As vineyards go, this one is rather impressive, mostly large rocks with pockets of soil for the vines. Around the back of the vineyard a cobbled path climbs up the hill towards the village. It’s a timeless scene, you could imagine generations of villagers working the fields and trudging home up that path with a laden donkey.
No donkeys in sight today, sadly. Our artists picked out their favourite view of the vineyard and the red roofs of the village, and settled down to paint for a couple of hours. It was pretty hot in the full sun, and only a few spots of shade under the olive trees. Funny how the best views are never from the shade, though! Thankfully the clouds built up as the morning wore on, so it was actually rather pleasant by the time we stopped for lunch.
Our next stop was a visit to the Bratanić family konoba, tucked away in the streets of Vrbanj. It’s a delightful place, looking just the same now as in years gone by. This is where the wine is made, the olives are pressed, and all the agricultural implements are stored. And it’s where friends are entertained, over a glass of homemade prošek, grappa or wine.
We’re here for lunch, a wonderful spread of traditional Dalmatian food, platters of cheese and dried ham, salted sardines in olive oil with capers, and grilled aubergines with a fantastic home-made tomato sauce. Yummy! And, of course, a glass or two of their own wine. Our hosts are Marija and Antun Bratanić, with their daughter Tatiana. Son Miki Bratanić is a well-known author and poet, a passionate advocate of preserving this wonderful Dalmatian heritage, and the Bratanić konoba is the first one to be recognized as a National Protected Cultural Asset. The agricultural tools are beautifully preserved, some of them still in use! And the atmosphere is authentic and welcoming, just as it would have been a century ago. A very special lunch!
For the afternoon, we drove up to Vrisnik, possibly the best hidden of the inland hilltop villages, facing the mountain as it does! The absolute best view is from the church, right at the top of the village. I notice this church also has a dome, beautifully built in stone.
From here, you can see back to Svirče, surrounded by its terraces of vineyards. The Svirče church is very distinctive because of its blueish dome. Behind it, the spire of the Vrbanj church peeks above the hill.

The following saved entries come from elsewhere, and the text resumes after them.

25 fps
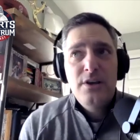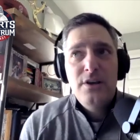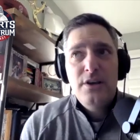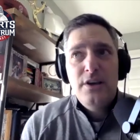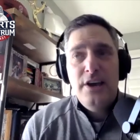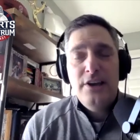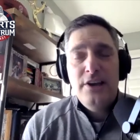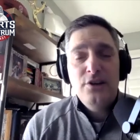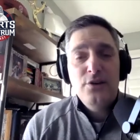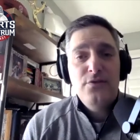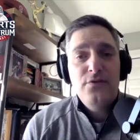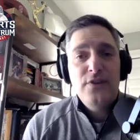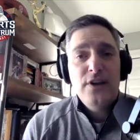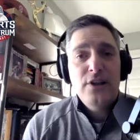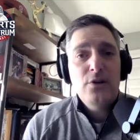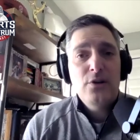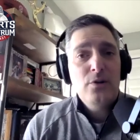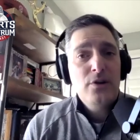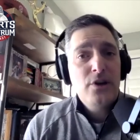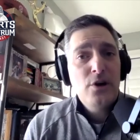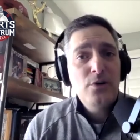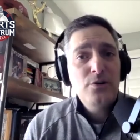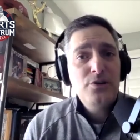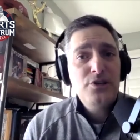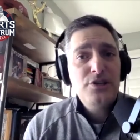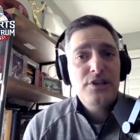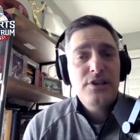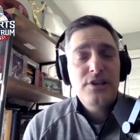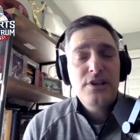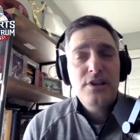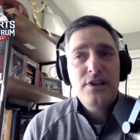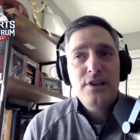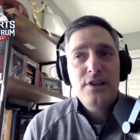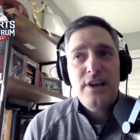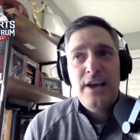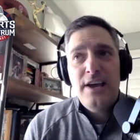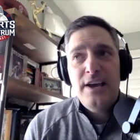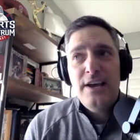and your fellow
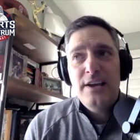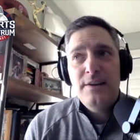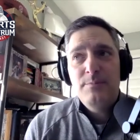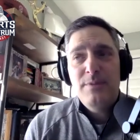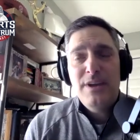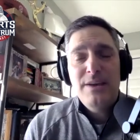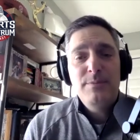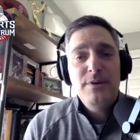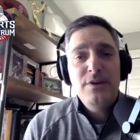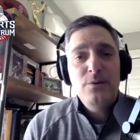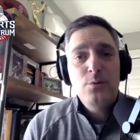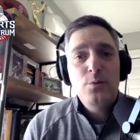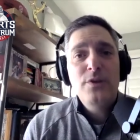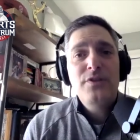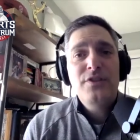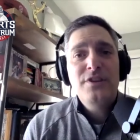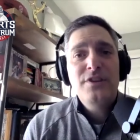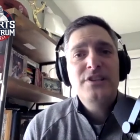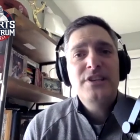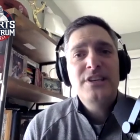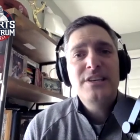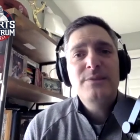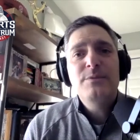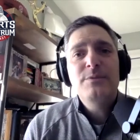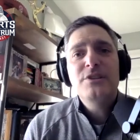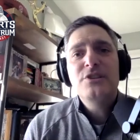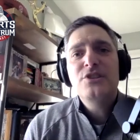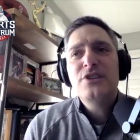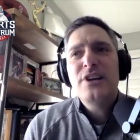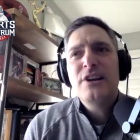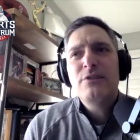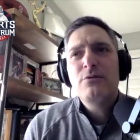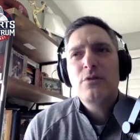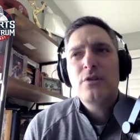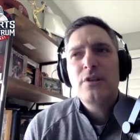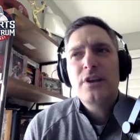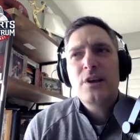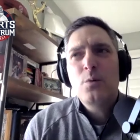coaches and maybe with the team in
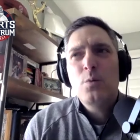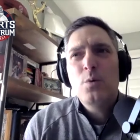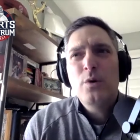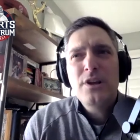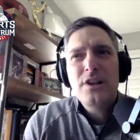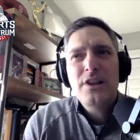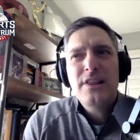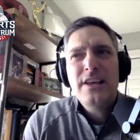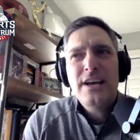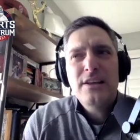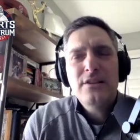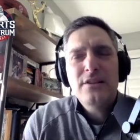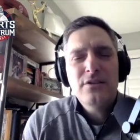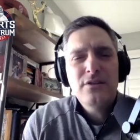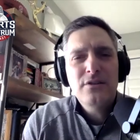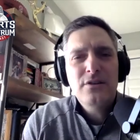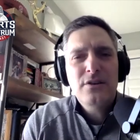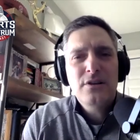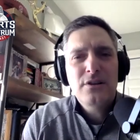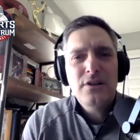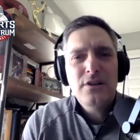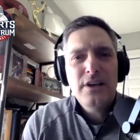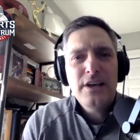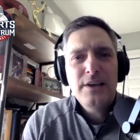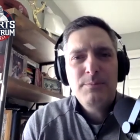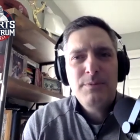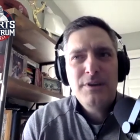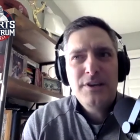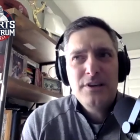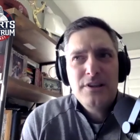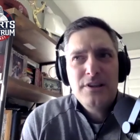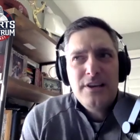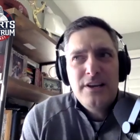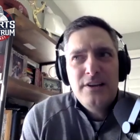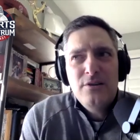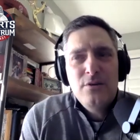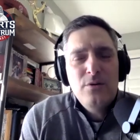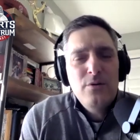general, like what does that look like?
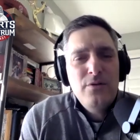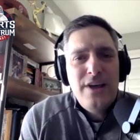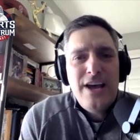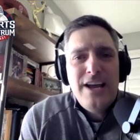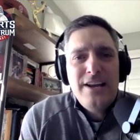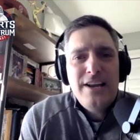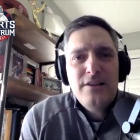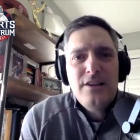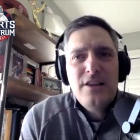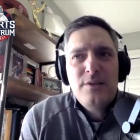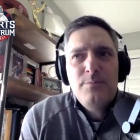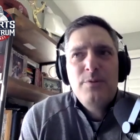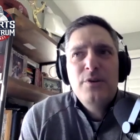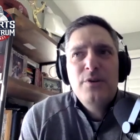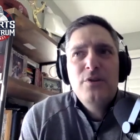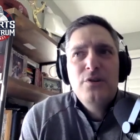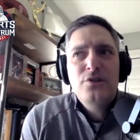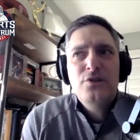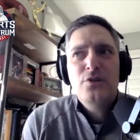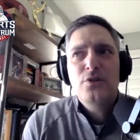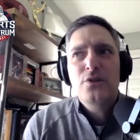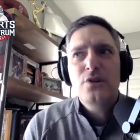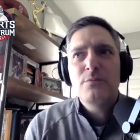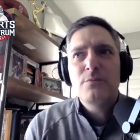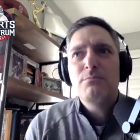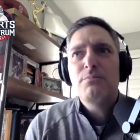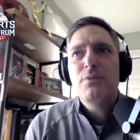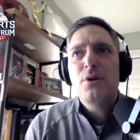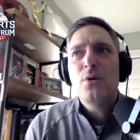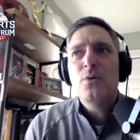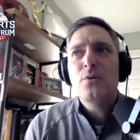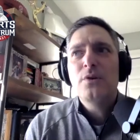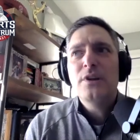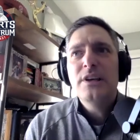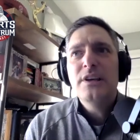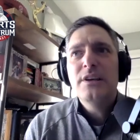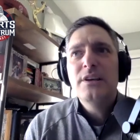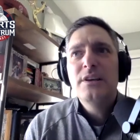Because I know that spiritual
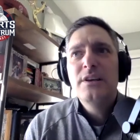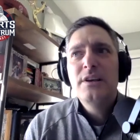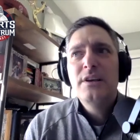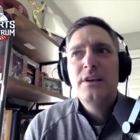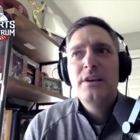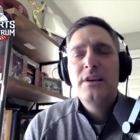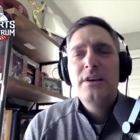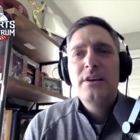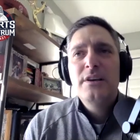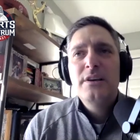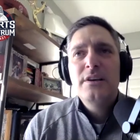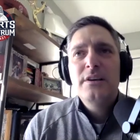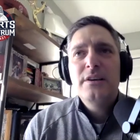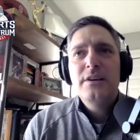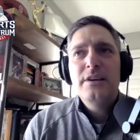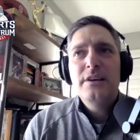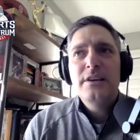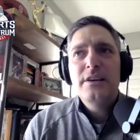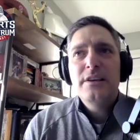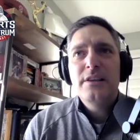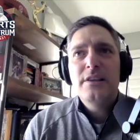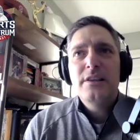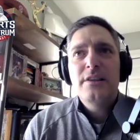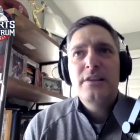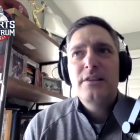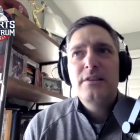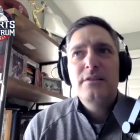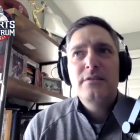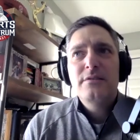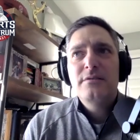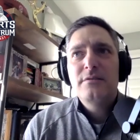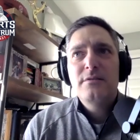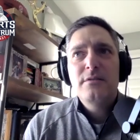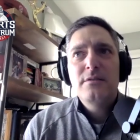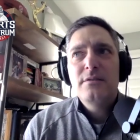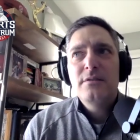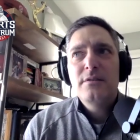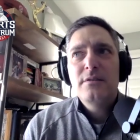component is
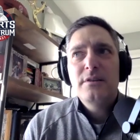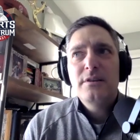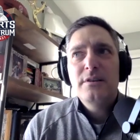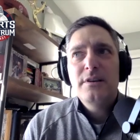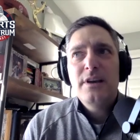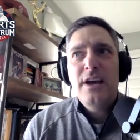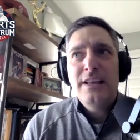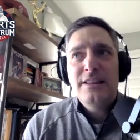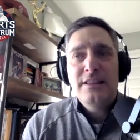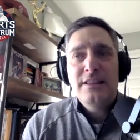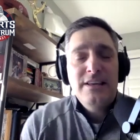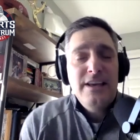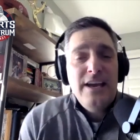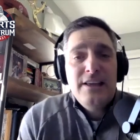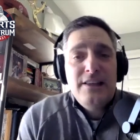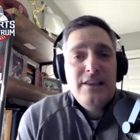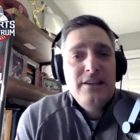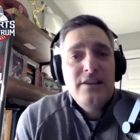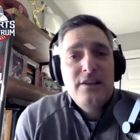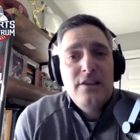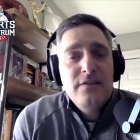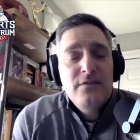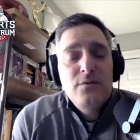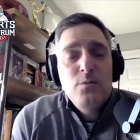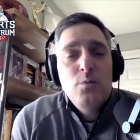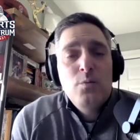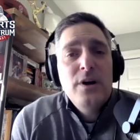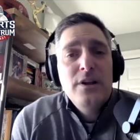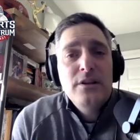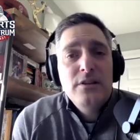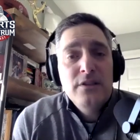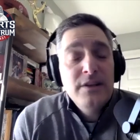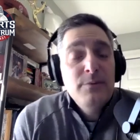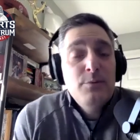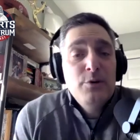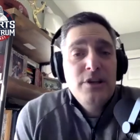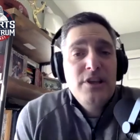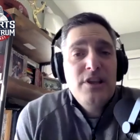at the essence of what
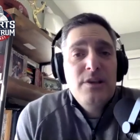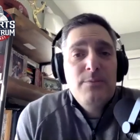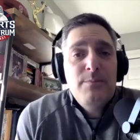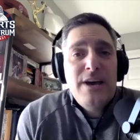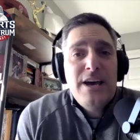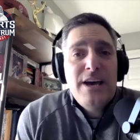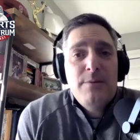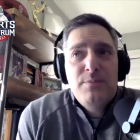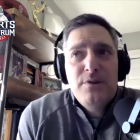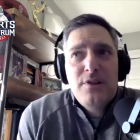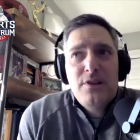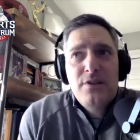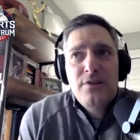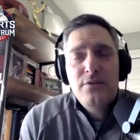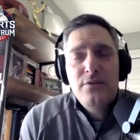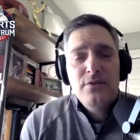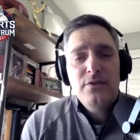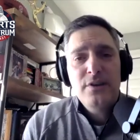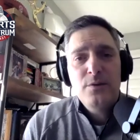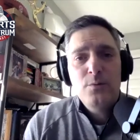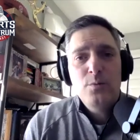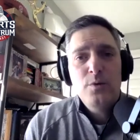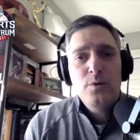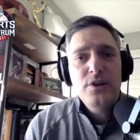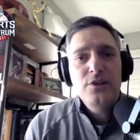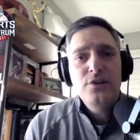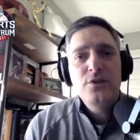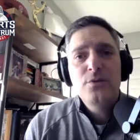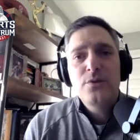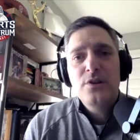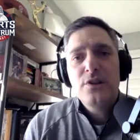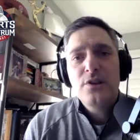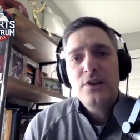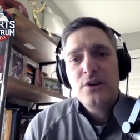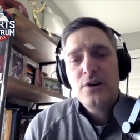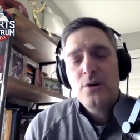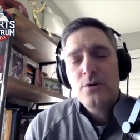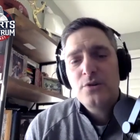Liberty's about, but certainly what you
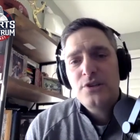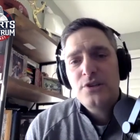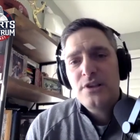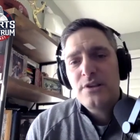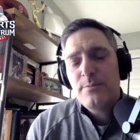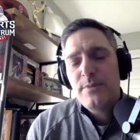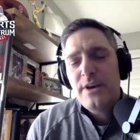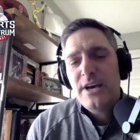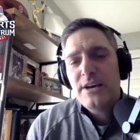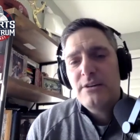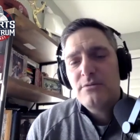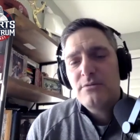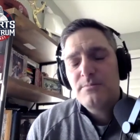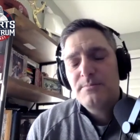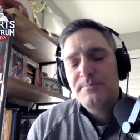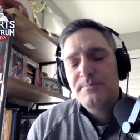as a coach is about.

Further round, and down by the coast lie Vrboska, and Jelsa, red roofs against the blue of the sea. And to our right, we can just about glimpse Pitve through the trees. It’s a spectacular panorama. A few of us settle down to paint, while others wander around taking photos. It’s peaceful here, though I find the wind a bit troublesome as I try to hold my paper down to paint!
Tonight’s dinner is with Lui and Dragana, who have a walled field near Vrboska, on the Stari Grad plain. There they grow their own vegetables, figs, olives and of course, grapes for wine. We are treated to a Dalmatian barbeque, Right there in the field as the sun sets. For dessert, there is a special cake, as one of our artists has a birthday tomorrow! What a lovely evening!